BEGIN

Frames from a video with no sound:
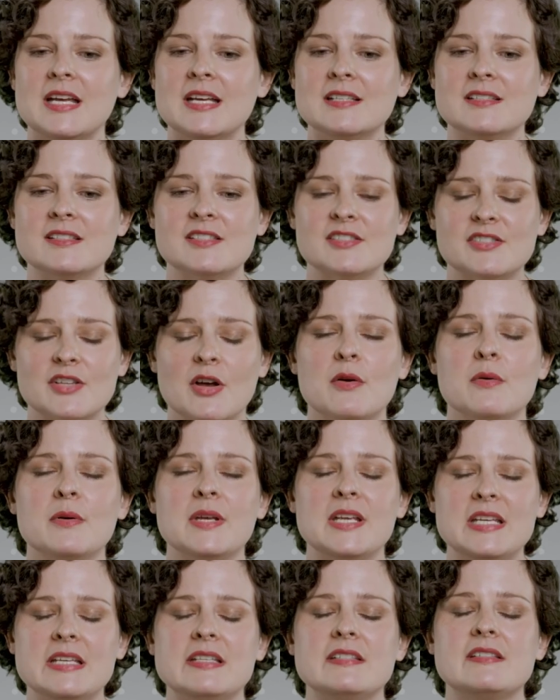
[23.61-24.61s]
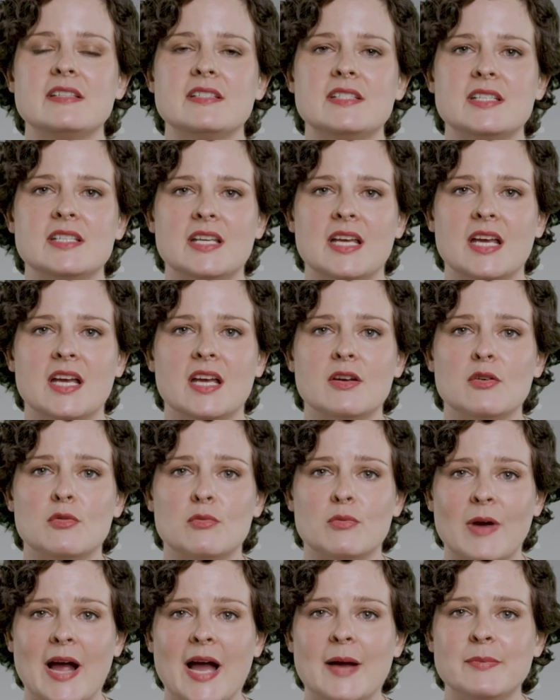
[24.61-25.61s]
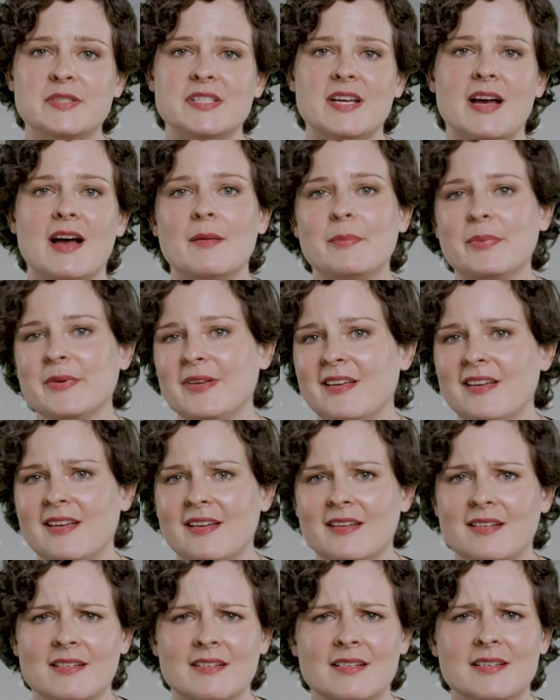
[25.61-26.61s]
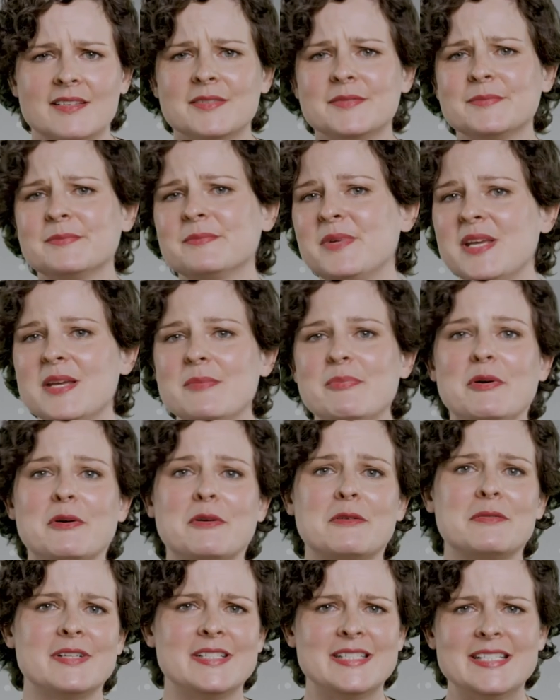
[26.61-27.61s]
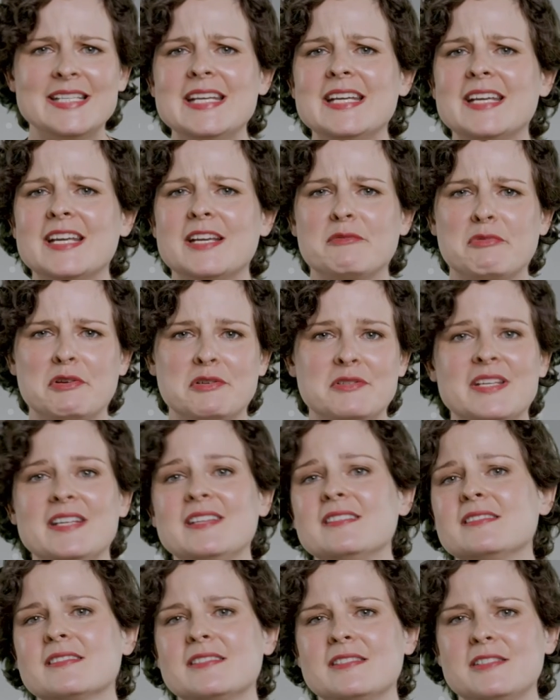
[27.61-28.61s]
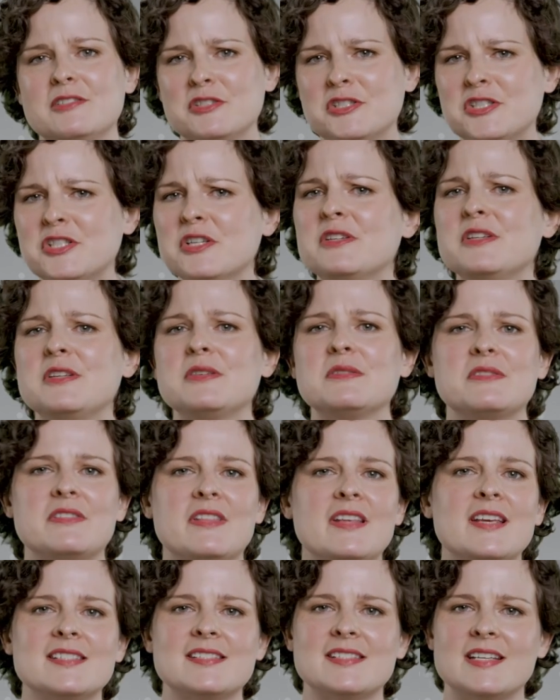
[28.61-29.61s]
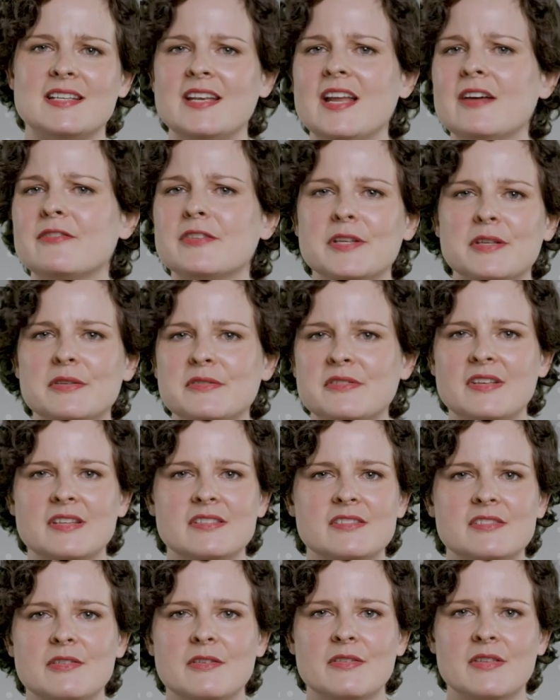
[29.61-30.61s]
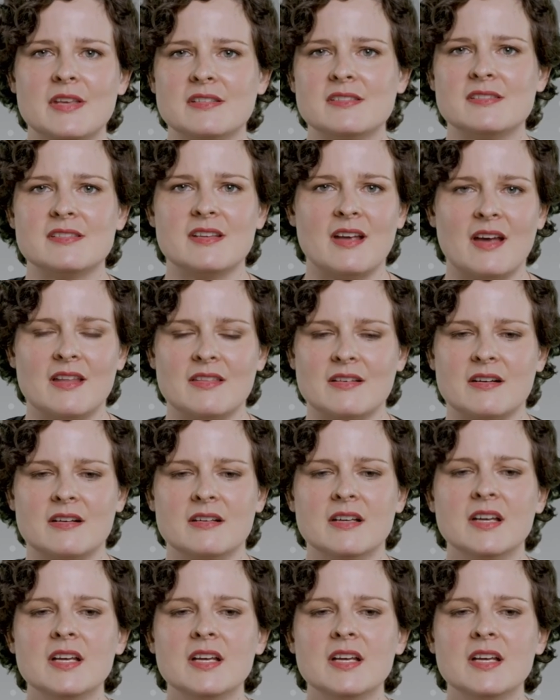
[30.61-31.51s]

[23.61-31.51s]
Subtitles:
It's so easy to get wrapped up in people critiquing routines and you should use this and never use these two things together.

END
BEGIN

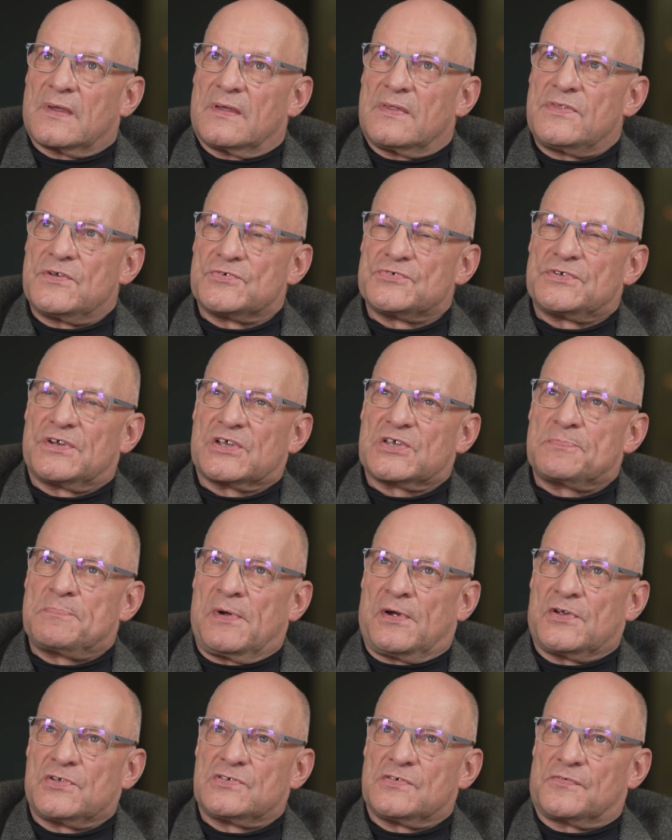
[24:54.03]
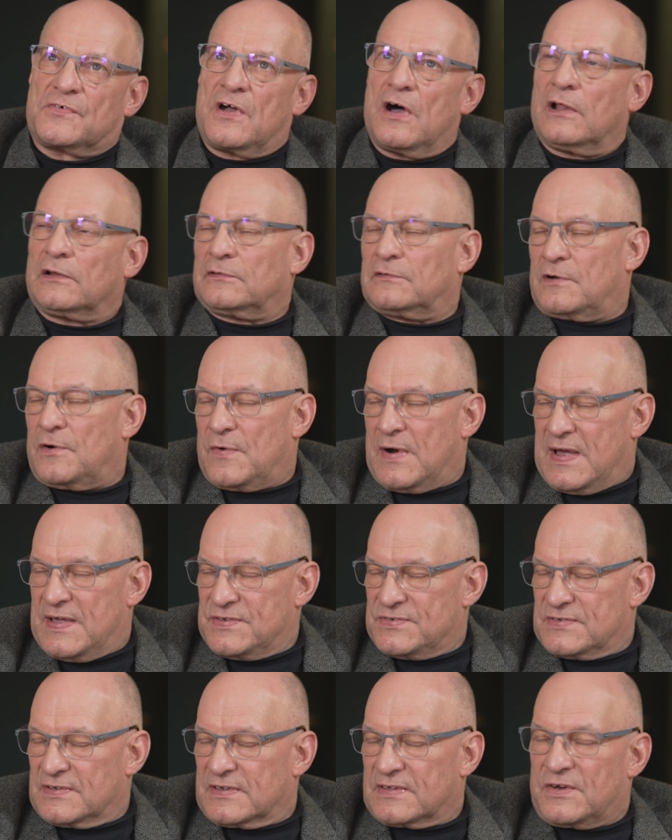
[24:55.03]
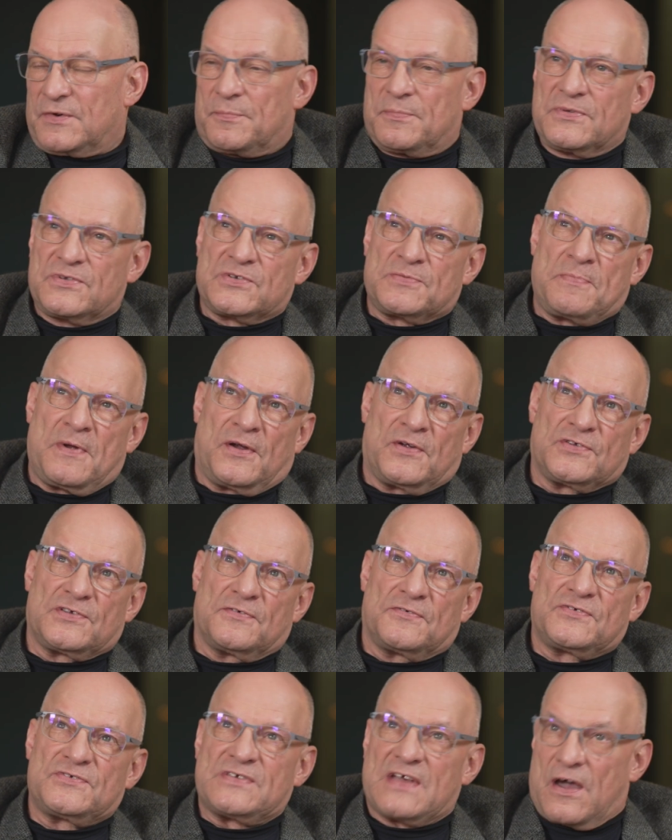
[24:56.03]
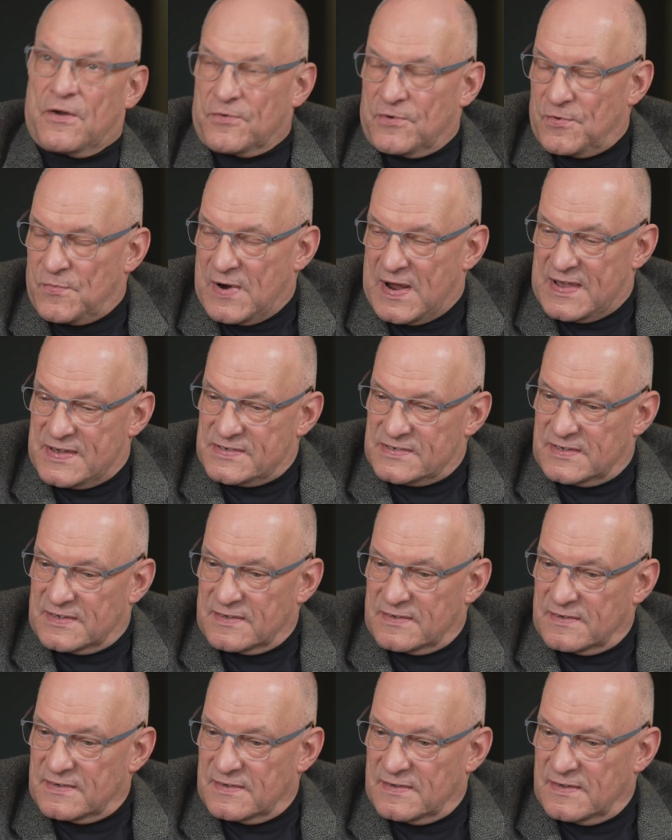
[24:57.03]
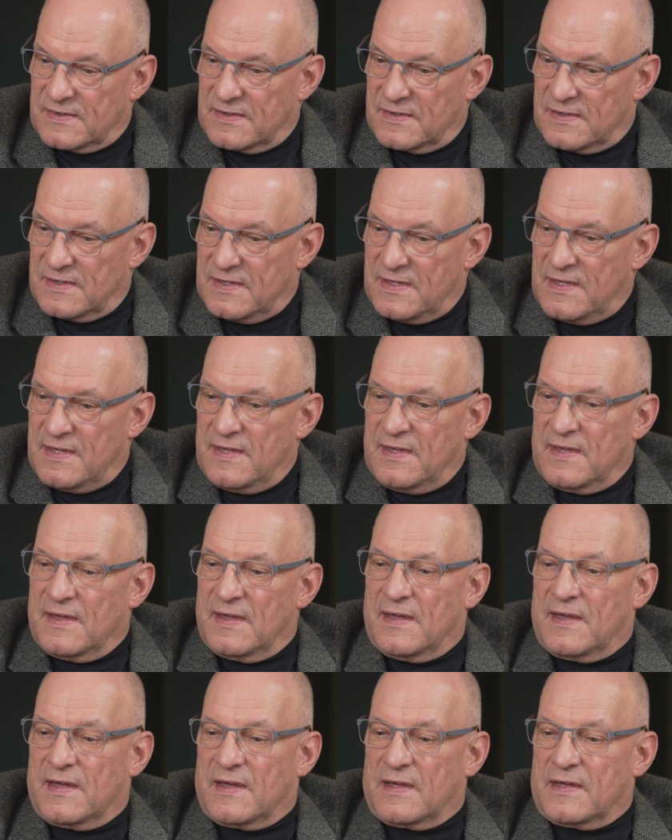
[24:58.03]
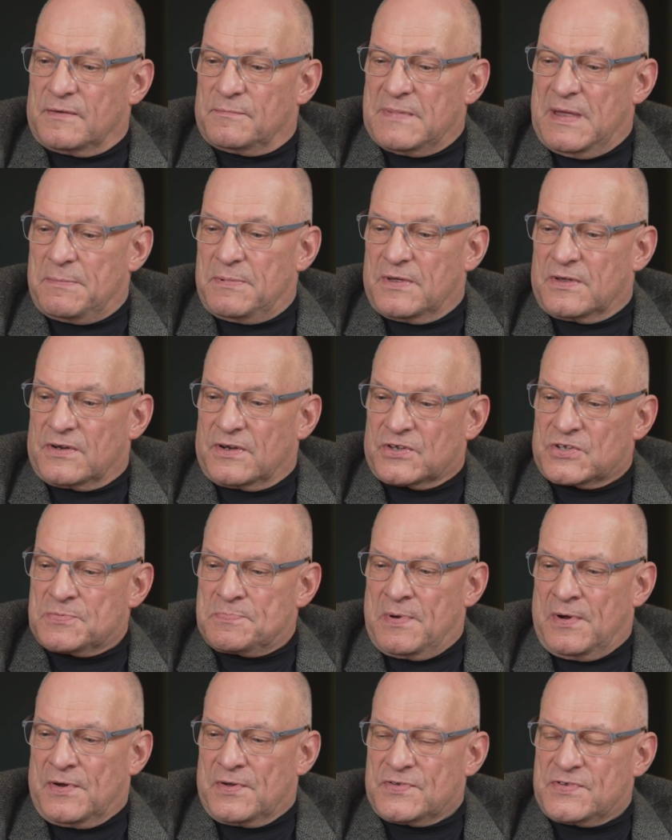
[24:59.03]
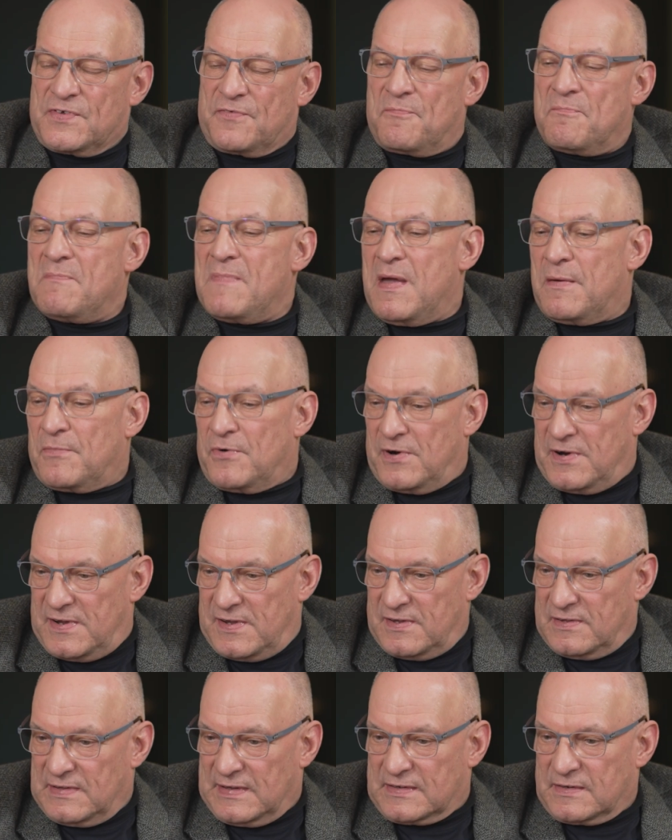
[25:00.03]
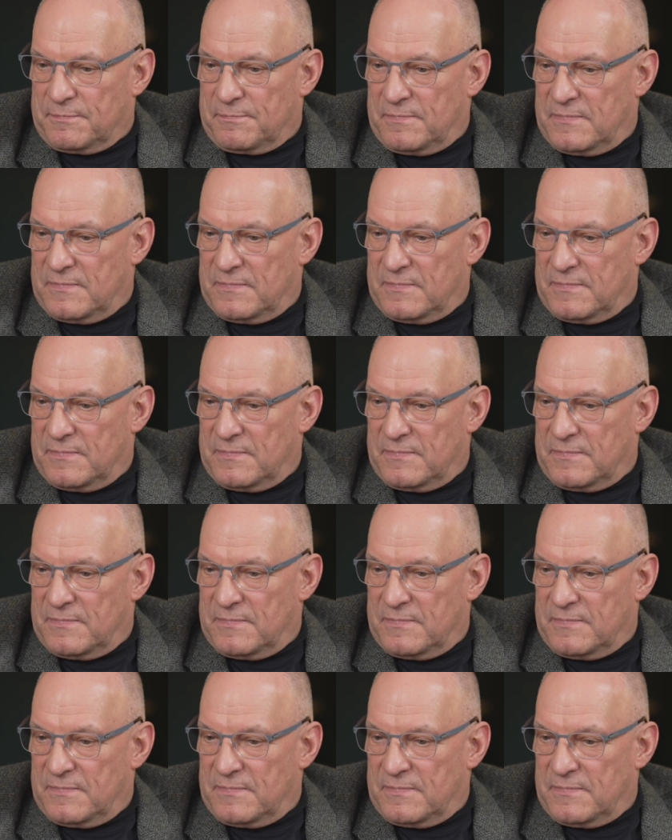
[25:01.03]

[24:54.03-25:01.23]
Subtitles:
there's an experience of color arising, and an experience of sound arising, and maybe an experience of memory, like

END

▸ PROBLEM DETAILS
Extract from the material above the stretch running from the line containing "Frames from a" through the line containing "[23.61-31.51s]". Keep the text exact and the pictures out.

▸ RESULT BELOW
Frames from a video with no sound:
[23.61-24.61s]
[24.61-25.61s]
[25.61-26.61s]
[26.61-27.61s]
[27.61-28.61s]
[28.61-29.61s]
[29.61-30.61s]
[30.61-31.51s]

[23.61-31.51s]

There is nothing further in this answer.